Karen's presentation was concerned with examining the relationship between intellectual strategies and organisational strategies in the design and implementation of evaluations.
It was based on experience with the ARPA/DARPA TREC series of evaluations, in which the participants had profited greatly from each other's experience. This was the case even for those participants who had not been involved from the beginning but had joined in later.
However, the TREC evaluations were expensive, especially if the number of systems participating is taken into account. They are also very closely tied to a particular application, that of information retrieval. An alternative would be to take a "task free" product, which nonetheless is likely to have an analogue in the components of task oriented applications, like a parser, and compare its output with that produced by the task oriented application. In this way, evaluation becomes less subjective, since all products are compared to the same "standard" output.
The intellectual methodology underlying these proposals is reported in detail in Sparck Jones and Galliers, 1996, where examples of how the methodology can be applied are also given. Here, only a very brief summary is given. However, Karen's talk was quite dense, and made use of terms which are not necessarily familiar to all readers of the present report. For that reason, the author of the report has taken the liberty of inserting into the text passages from Sparck Jones and Galliers where it was thought that this would be helpful to the reader. Such quotations are indented and followed by the page on which they occur.
There is a close relation between the evaluation remit and the evaluation design, both of which can be specified by unpacking the specification into a series of questions. The remit involves establishing the motivation for the evaluation, the perspective to be taken (task to be accomplished, financial implications etc.), in whose interest the evaluation is to be performed (the developer, for example) and who is to be the consumer of the evaluation (the manager, for example).

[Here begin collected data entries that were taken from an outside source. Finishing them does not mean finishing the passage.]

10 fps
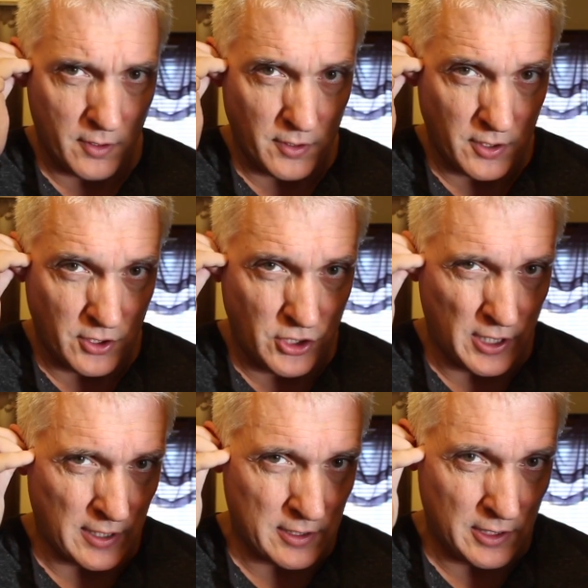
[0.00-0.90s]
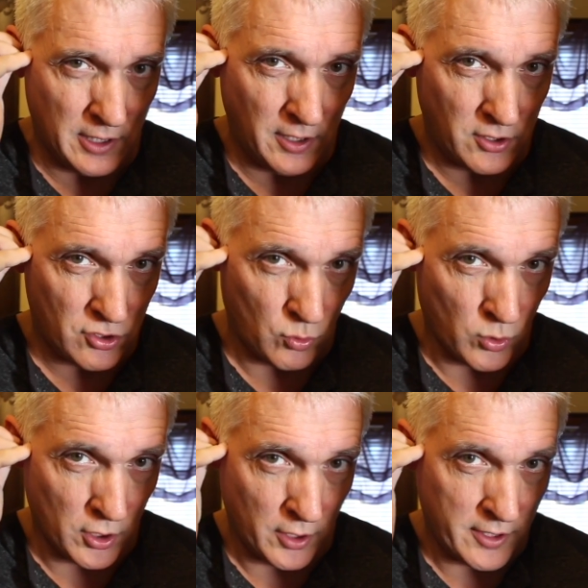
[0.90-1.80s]
just gently
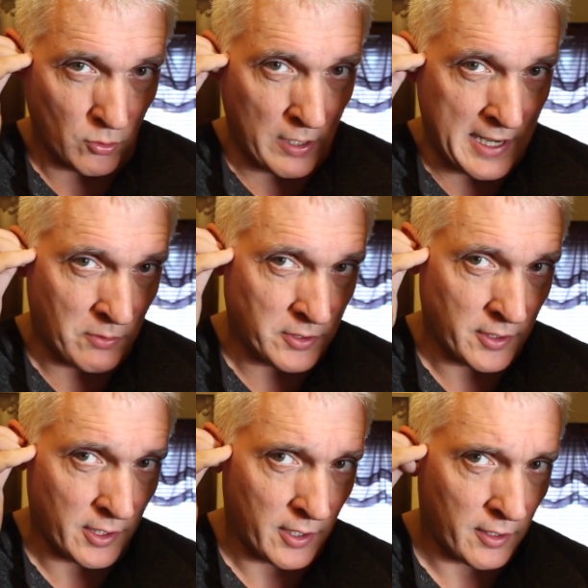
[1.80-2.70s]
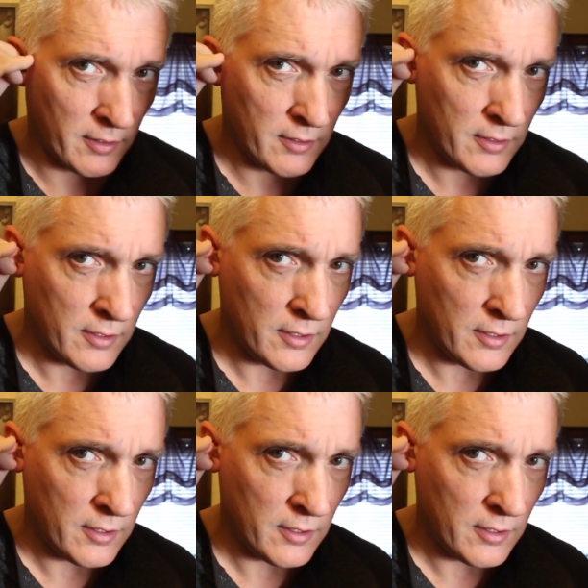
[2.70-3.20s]
swirl it around in there.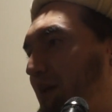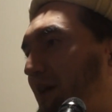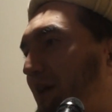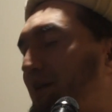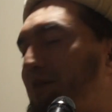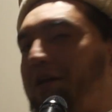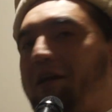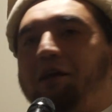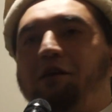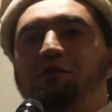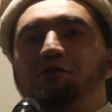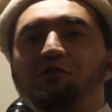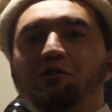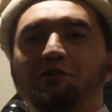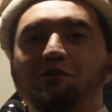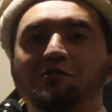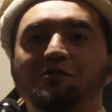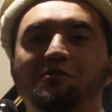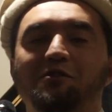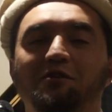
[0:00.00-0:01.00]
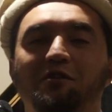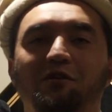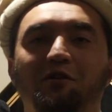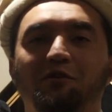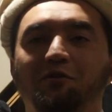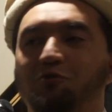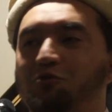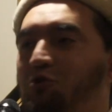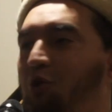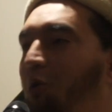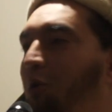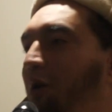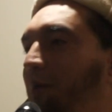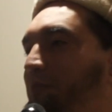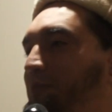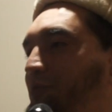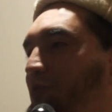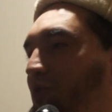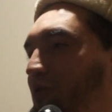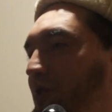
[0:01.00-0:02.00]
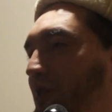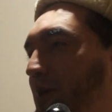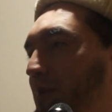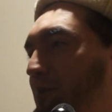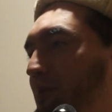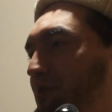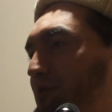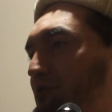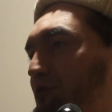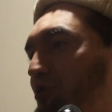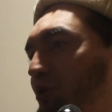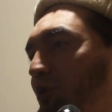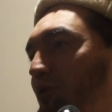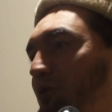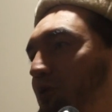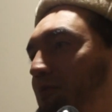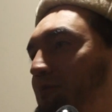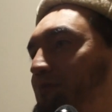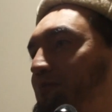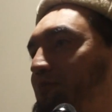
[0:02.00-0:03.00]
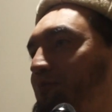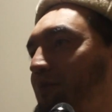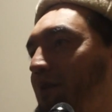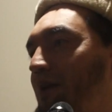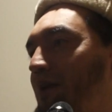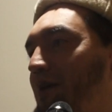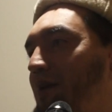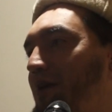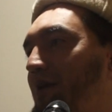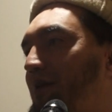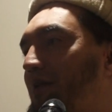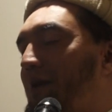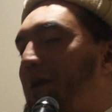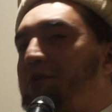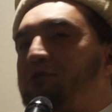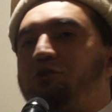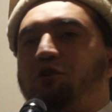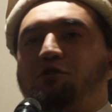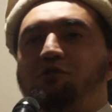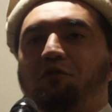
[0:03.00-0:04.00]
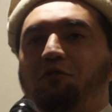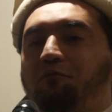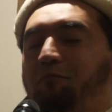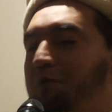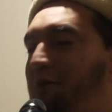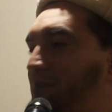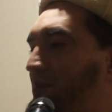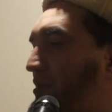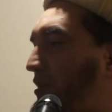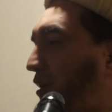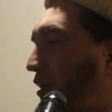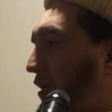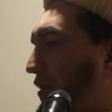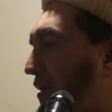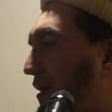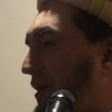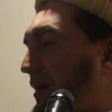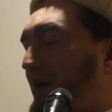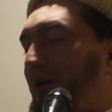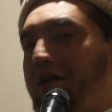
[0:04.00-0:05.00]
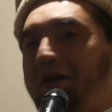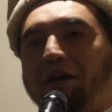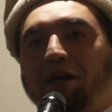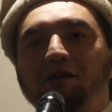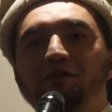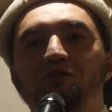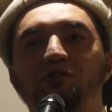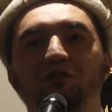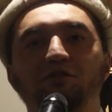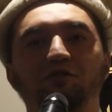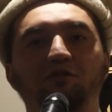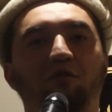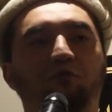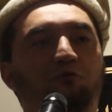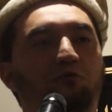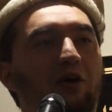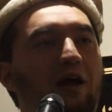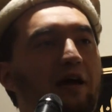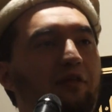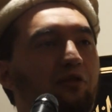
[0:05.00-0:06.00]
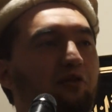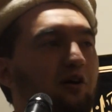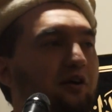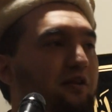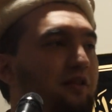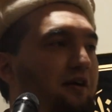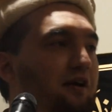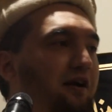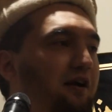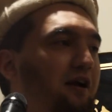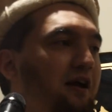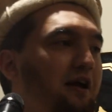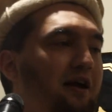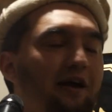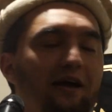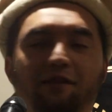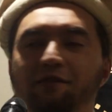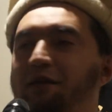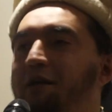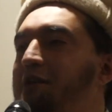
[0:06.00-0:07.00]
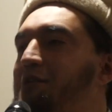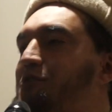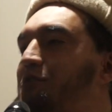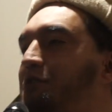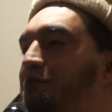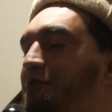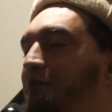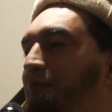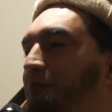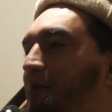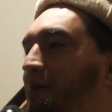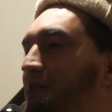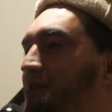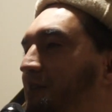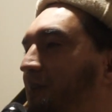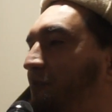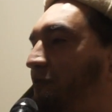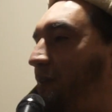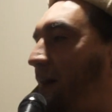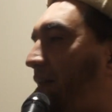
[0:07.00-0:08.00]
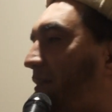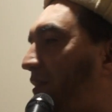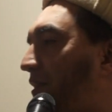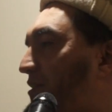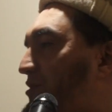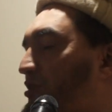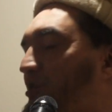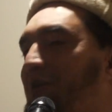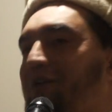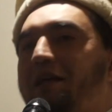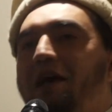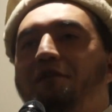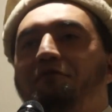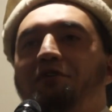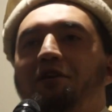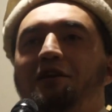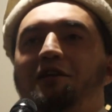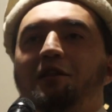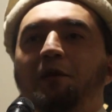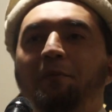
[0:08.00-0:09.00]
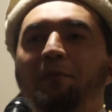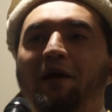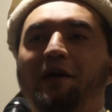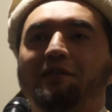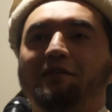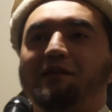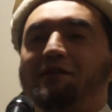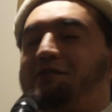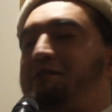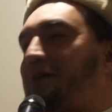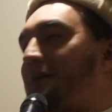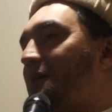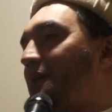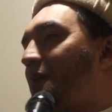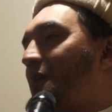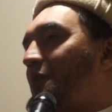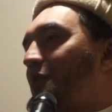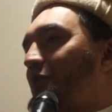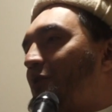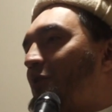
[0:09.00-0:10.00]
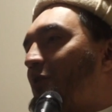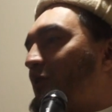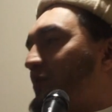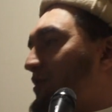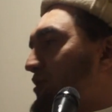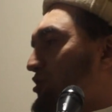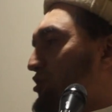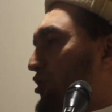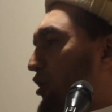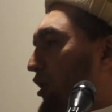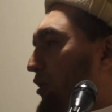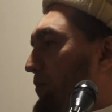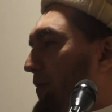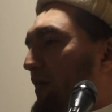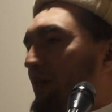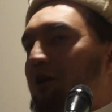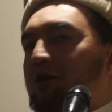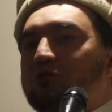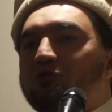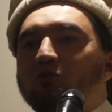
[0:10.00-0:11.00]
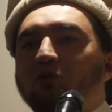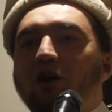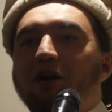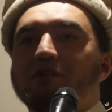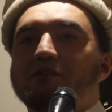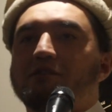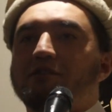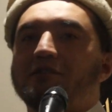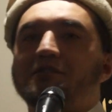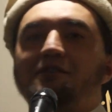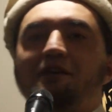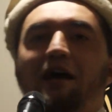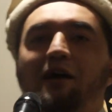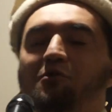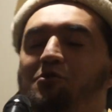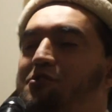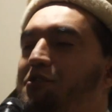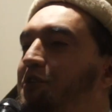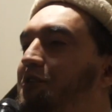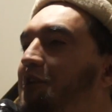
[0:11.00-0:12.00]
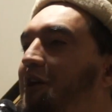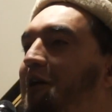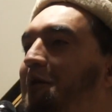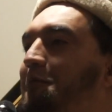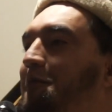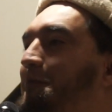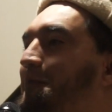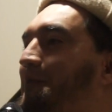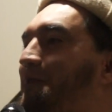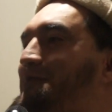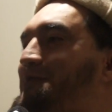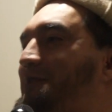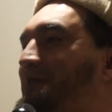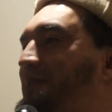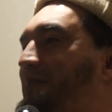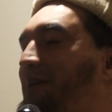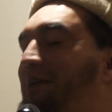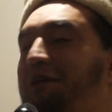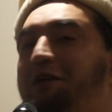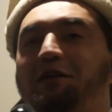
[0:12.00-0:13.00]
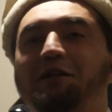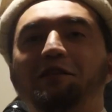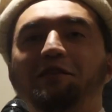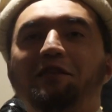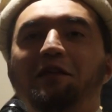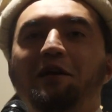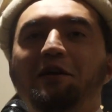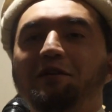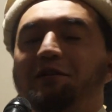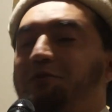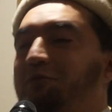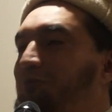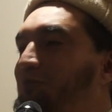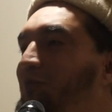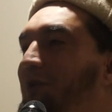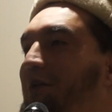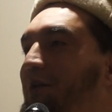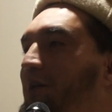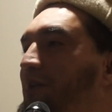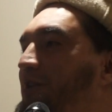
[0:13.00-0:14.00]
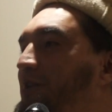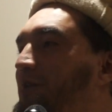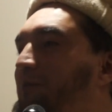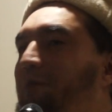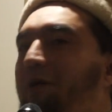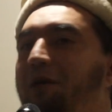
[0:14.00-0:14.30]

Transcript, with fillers: And the angels show up to claim his soul. angels of mercy are there. Angels of wrath are there. And the angels of mercy and wrath, they start having a debate. They say, you know, this soul belongs to us. This guy was a terrible person. He killed 100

Defining the goal of the evaluation will determine its orientation (whether it is to be extrinsic or intrinsic) , the kind of evaluation (investigation or experiment), the type of the evaluation (black box or glass box), the yardstick to be used (exemplar, judged and so on), the style of the evaluation (whether it is to be indicative or exhaustive) and the mode (quantitative or qualitative).
Extrinsic and intrinsic:
Intrinsic criteria are those relating to a system's objective, extrinsic criteria are those relating to its function, i.e. to its role in realisation to its set-up's purpose. ' (Author's gloss: a set-up is a system together with the setting in which it is to be used). [...]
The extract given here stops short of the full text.